Les épreuves fonctionnelles respiratoires et la gazométrie artérielle sont indispensables devant un tableau d’HTP. Ils permettent de rechercher une maladie respiratoire associée. La mesure d’une DLCO basse est un facteur de mauvais pronostic dans l’HTAP. Une DLCO très diminuée associée à une hypoxémie importante en l’absence de maladie respiratoire associée doit faire évoquer une maladie veino-occlusive (MVO).
Évaluation de la sévérité
C’est une étape indispensable de l’évaluation d’un patient souffrant d’HTP. La prise en charge thérapeutique est guidée par cette évaluation qui se fait non seulement au diagnostic mais également au cours du suivi. Celui-ci doit être régulier et inclure non seulement la répétition d’examens simples (clinique, épreuves d’exercice, échocardiographie, etc.), mais aussi d’examens invasifs comme le cathétérisme cardiaque droit, indispensables pour ajuster la thérapeutique (tableau 4). L’importance de la dyspnée est évaluée selon la classe fonctionnelle NYHA adaptée pour les patients atteints d’HTAP (tableau 5) permettant une évaluation simple et reproductible au cours du suivi. La classification NYHA est un élément pronostique majeur, les patients en classe fonctionnelle III ou IV ayant une survie très inférieure à celle des patients en classe fonctionnelle I ou II.
L’évaluation de la dyspnée est complétée par un test de marche de 6 minutes. Il s’agit d’un moyen simple et facilement reproductible d’évaluer le handicap fonctionnel. Ce test doit être associé à la mesure continue de l’oxymétrie, de la fréquence cardiaque et l’évaluation par le patient d’un score de dyspnée (échelle de Borg). Une diminution de la distance parcourue au test de marche est un facteur de mauvais pronostic.
- L’épreuve fonctionnelle à l’exercice (EF-X) donne des renseignements plus précis sur la limitation à l’effort. Le pic de consommation d’oxygène (VO2) et la pente du rapport VE/VCO2 (équivalent respiratoire en CO2) font partie des facteurs pronostiques dans l’HTP.
La présence d’un épanchement péricardique et des signes de dysfonction ventriculaire droite à l’échographie cardiaque sont des facteurs de mauvais pronostic.
– Lors du cathétérisme cardiaque droit, la mesure de la pression auriculaire droite, de l’index cardiaque, de la saturation en oxygène du sang veineux mêlé (SvO2), ainsi que le calcul des résistances vasculaires pulmonaires permettent d’évaluer la gravité et le pronostic des sujets atteints d’HTAP. Par ailleurs, l’existence d’une réponse en aigu aux vasodilatateurs (NO ou prostacycline) est un élément de bon pronostic.
Enfin, le dosage plasmatique de certaines substances est corrélé à la sévérité de la maladie. C’est le cas en particulier du Brain natriuretic peptide (BNP) ou du NT-proBNP, mais aussi de l’endothéline 1, de l’uricémie et de la troponine T.

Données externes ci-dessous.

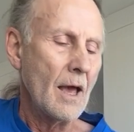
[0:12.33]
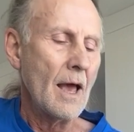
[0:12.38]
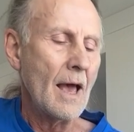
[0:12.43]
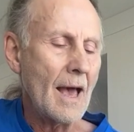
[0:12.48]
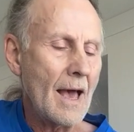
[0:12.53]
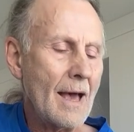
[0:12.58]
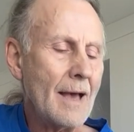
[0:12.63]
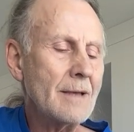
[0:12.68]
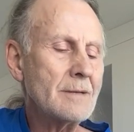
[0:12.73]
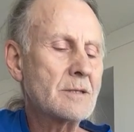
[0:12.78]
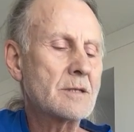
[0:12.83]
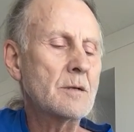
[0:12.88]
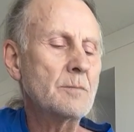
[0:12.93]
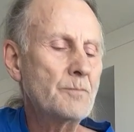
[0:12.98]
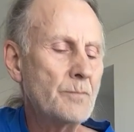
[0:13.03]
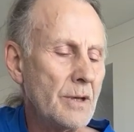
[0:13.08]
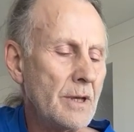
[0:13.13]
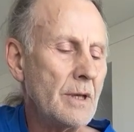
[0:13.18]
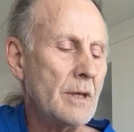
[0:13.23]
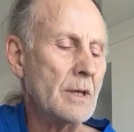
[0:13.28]
as a
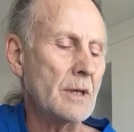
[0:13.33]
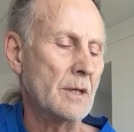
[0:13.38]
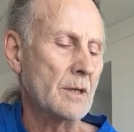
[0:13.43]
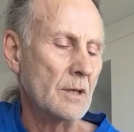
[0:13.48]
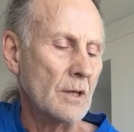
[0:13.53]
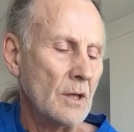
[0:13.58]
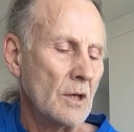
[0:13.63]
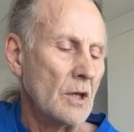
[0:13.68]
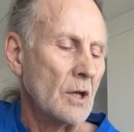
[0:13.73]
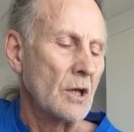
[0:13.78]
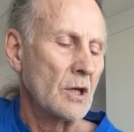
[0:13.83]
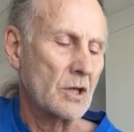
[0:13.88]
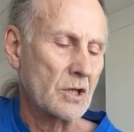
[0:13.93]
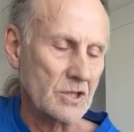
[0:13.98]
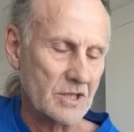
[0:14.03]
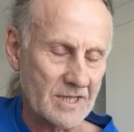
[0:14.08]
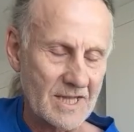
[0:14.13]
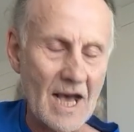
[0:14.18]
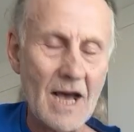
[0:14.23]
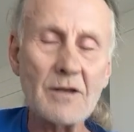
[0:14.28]
bee.
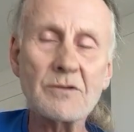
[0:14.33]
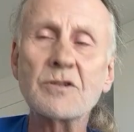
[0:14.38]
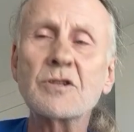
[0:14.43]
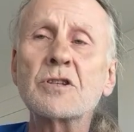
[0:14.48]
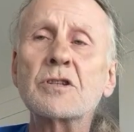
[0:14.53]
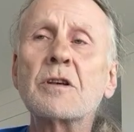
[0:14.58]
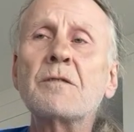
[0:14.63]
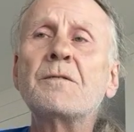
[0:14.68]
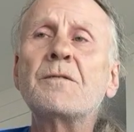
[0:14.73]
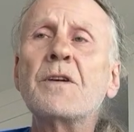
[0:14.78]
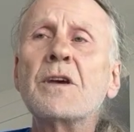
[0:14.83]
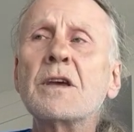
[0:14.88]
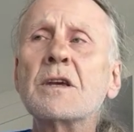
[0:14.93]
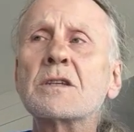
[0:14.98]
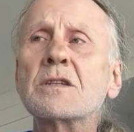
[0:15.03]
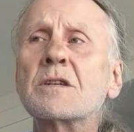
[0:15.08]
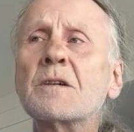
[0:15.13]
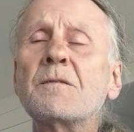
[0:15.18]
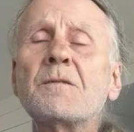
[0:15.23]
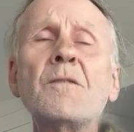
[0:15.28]
thousands of
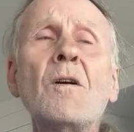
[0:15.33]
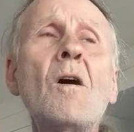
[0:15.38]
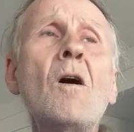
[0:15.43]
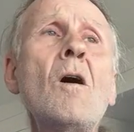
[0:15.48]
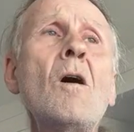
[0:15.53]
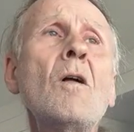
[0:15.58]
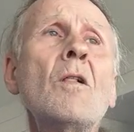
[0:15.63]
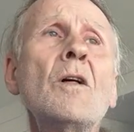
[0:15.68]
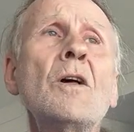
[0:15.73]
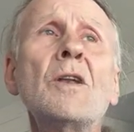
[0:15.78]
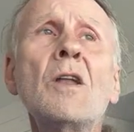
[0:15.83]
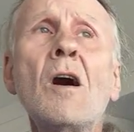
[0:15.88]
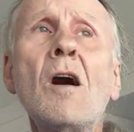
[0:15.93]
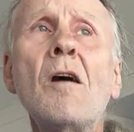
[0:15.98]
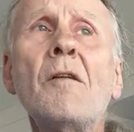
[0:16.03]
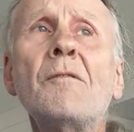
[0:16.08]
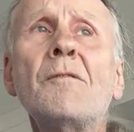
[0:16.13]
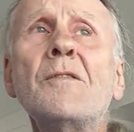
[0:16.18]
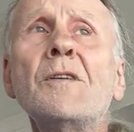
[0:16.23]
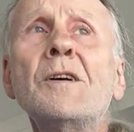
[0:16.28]
figs are falling
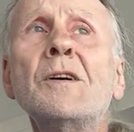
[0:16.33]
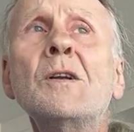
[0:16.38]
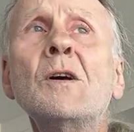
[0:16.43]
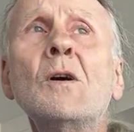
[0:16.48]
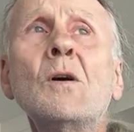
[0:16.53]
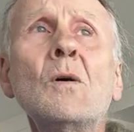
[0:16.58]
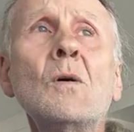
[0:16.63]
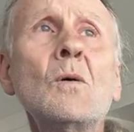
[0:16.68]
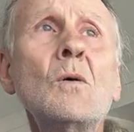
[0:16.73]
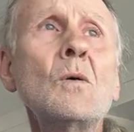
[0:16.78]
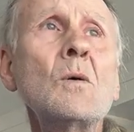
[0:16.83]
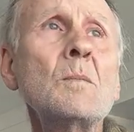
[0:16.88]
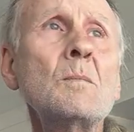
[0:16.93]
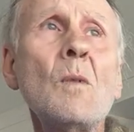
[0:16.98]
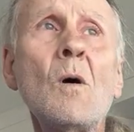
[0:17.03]
off an old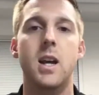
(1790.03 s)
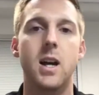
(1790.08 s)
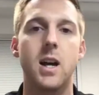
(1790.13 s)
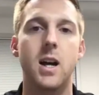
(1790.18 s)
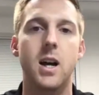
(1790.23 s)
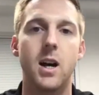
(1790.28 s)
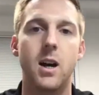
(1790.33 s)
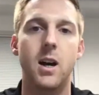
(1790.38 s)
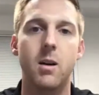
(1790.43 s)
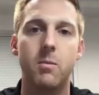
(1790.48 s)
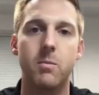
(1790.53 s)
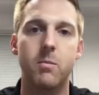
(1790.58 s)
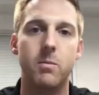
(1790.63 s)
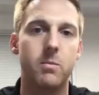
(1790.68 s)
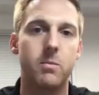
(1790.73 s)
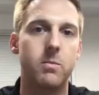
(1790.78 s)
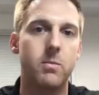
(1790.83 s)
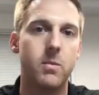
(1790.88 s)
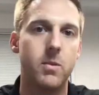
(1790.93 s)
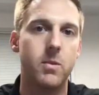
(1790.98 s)
um,
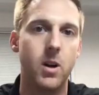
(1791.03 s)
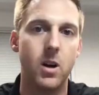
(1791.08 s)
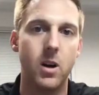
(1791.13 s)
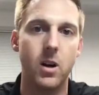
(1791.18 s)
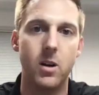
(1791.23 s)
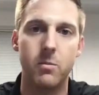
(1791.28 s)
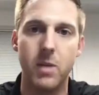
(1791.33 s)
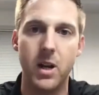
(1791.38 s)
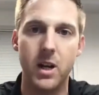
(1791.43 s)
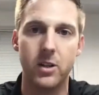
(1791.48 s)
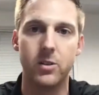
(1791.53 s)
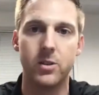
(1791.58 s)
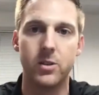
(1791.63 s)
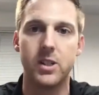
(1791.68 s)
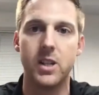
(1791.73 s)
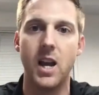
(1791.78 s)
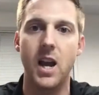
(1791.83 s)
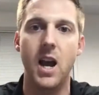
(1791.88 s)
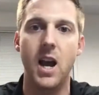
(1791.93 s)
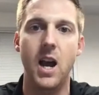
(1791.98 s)
our medical
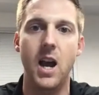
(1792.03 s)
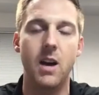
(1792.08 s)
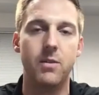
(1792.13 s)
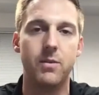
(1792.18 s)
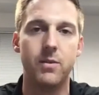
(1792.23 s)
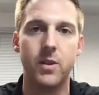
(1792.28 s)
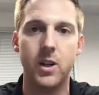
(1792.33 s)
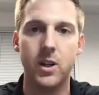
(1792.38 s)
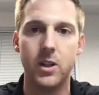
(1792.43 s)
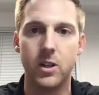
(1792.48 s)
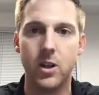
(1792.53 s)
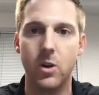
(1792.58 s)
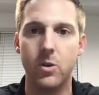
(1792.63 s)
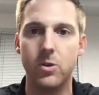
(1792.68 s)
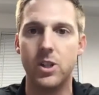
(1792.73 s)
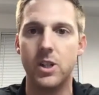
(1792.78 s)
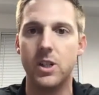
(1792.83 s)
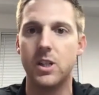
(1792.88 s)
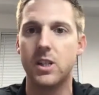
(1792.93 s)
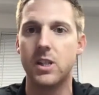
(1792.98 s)
staff,
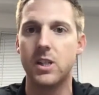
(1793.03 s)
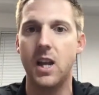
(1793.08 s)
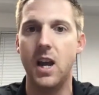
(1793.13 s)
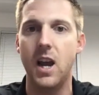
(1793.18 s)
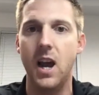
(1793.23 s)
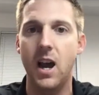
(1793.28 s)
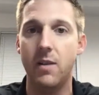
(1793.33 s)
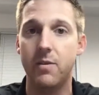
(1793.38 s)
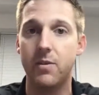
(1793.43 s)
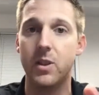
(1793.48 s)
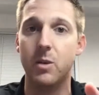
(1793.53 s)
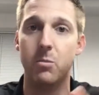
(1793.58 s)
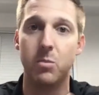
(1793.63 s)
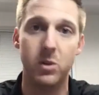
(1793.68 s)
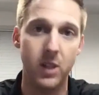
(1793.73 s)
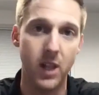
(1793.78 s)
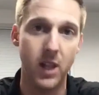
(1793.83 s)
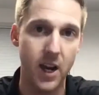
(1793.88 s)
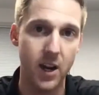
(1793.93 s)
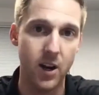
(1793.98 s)
coaching staff, the
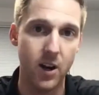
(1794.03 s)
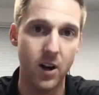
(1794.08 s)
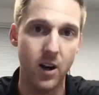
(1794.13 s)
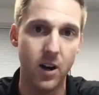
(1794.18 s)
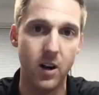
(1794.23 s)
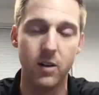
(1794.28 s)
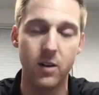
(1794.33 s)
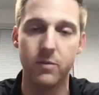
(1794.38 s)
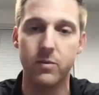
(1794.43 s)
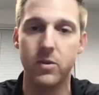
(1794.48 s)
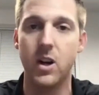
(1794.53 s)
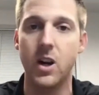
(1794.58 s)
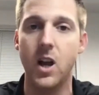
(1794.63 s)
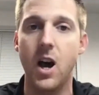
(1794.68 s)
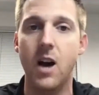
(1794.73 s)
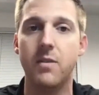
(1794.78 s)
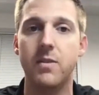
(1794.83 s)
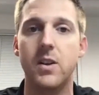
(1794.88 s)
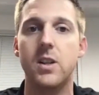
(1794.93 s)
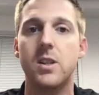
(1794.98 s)
player, front
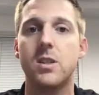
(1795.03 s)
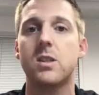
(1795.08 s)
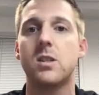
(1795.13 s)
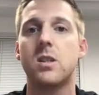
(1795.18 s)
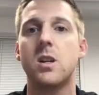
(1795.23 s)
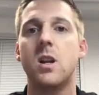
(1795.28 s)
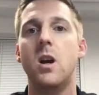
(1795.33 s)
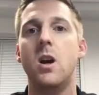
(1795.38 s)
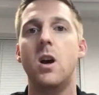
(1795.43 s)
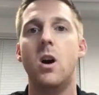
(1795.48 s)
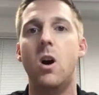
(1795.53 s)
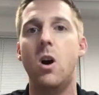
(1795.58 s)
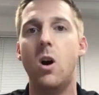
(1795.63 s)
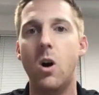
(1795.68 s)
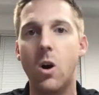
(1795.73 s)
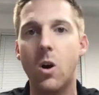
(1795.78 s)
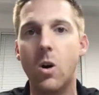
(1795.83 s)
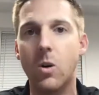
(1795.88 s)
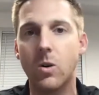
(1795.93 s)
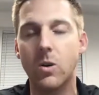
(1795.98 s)
office,
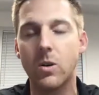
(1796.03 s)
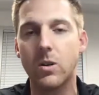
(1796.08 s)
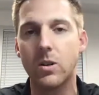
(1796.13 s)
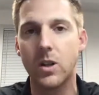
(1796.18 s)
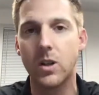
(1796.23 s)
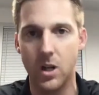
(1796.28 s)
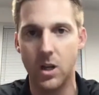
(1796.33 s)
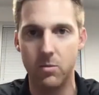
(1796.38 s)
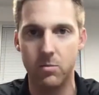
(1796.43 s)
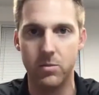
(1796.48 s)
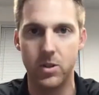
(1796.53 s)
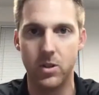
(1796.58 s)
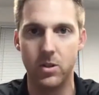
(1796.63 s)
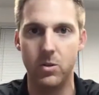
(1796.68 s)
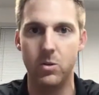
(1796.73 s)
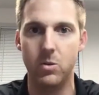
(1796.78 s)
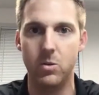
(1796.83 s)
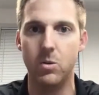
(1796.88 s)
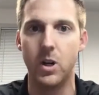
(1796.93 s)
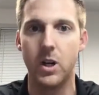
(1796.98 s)
all come
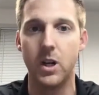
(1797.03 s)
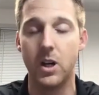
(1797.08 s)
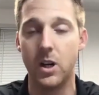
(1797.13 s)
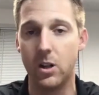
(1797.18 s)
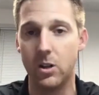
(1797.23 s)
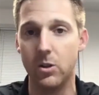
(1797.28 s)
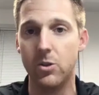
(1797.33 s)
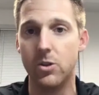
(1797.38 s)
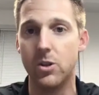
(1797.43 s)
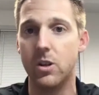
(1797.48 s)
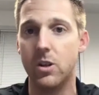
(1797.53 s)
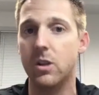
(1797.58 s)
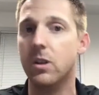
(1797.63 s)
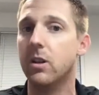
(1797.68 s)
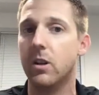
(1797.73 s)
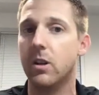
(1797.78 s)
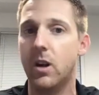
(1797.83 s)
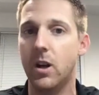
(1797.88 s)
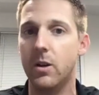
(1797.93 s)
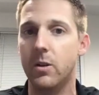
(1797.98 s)
to a conclusion
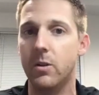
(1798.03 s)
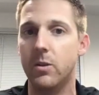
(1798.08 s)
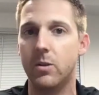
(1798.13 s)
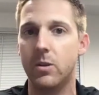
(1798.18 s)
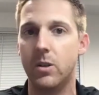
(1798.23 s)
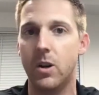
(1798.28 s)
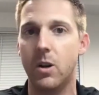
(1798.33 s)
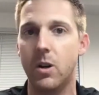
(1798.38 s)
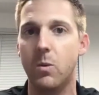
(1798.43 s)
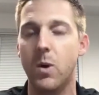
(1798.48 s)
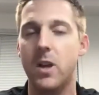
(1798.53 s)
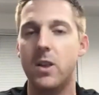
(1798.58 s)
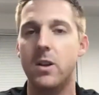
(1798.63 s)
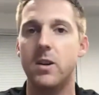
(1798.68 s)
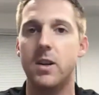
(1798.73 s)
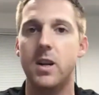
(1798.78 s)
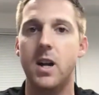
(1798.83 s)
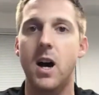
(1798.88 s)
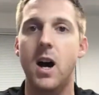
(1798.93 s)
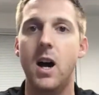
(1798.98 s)
on you know whether
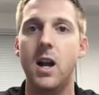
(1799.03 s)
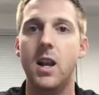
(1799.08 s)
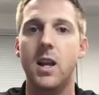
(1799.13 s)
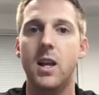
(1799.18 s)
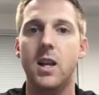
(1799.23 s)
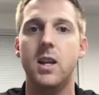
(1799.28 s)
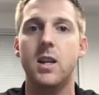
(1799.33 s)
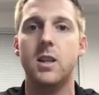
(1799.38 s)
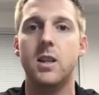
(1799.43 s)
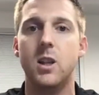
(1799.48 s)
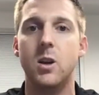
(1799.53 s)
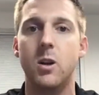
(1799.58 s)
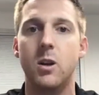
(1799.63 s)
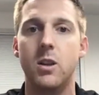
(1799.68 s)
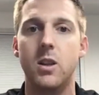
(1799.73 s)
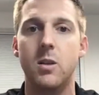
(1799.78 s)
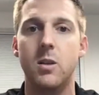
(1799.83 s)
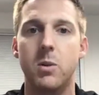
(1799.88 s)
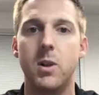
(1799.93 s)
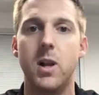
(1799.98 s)
or not the
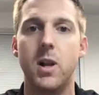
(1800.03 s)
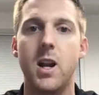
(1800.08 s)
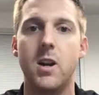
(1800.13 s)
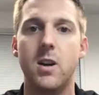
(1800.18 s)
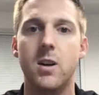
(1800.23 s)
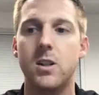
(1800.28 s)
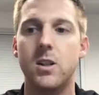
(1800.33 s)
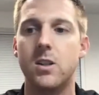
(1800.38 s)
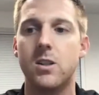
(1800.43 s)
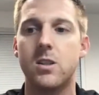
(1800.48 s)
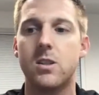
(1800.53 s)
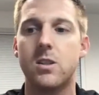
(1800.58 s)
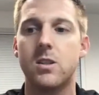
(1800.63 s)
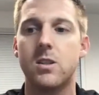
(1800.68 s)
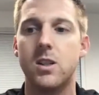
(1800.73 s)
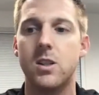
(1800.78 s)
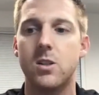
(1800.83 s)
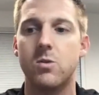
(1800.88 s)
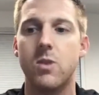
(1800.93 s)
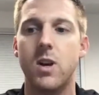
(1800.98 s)
the player is
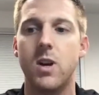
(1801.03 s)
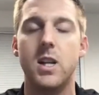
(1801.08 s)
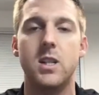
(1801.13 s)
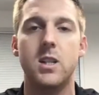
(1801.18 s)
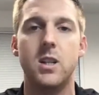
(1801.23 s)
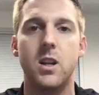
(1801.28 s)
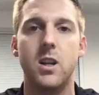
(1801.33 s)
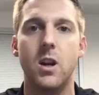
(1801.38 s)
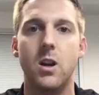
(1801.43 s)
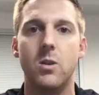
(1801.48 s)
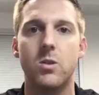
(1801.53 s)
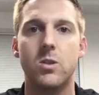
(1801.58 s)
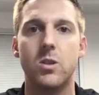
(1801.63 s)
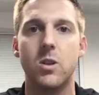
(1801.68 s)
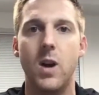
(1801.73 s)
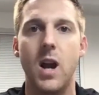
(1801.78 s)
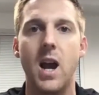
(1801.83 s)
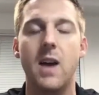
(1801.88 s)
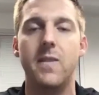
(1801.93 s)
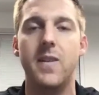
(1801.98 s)
is ready to go. So
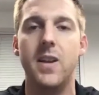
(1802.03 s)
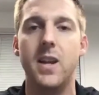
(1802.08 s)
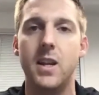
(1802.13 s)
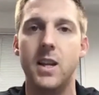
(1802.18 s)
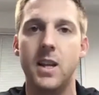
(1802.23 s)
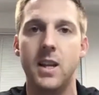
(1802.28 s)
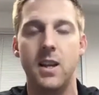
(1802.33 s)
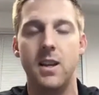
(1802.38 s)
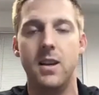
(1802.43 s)
having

NYHA : New York Heart Association ; Pic VO2 : consommation d’oxygène au pic d’exercice ; VE/VCO2 : équivalent respiratoire en CO2 ; BNP : Brain Natriuretic Peptide ; NT-pro-BNP : N-terminal pro-Brain Natriuretic Peptide ; OD : oreillette droite ; POD : pression auriculaire droite ; IC : index cardiaque ; SvO2 : saturation en oxygène du sang veineux mêlé.
En pratique
Les progrès réalisés dans la compréhension des mécanismes physiopathologiques ont été considérables au cours de ces dernières années et ont permis d’améliorer de manière significative l’espérance et la qualité de vie des malades souffrant d’HTAP.
On est ainsi passé en quelques années d’une maladie incurable au pronostic sombre à une maladie qu’il est souvent possible de contrôler.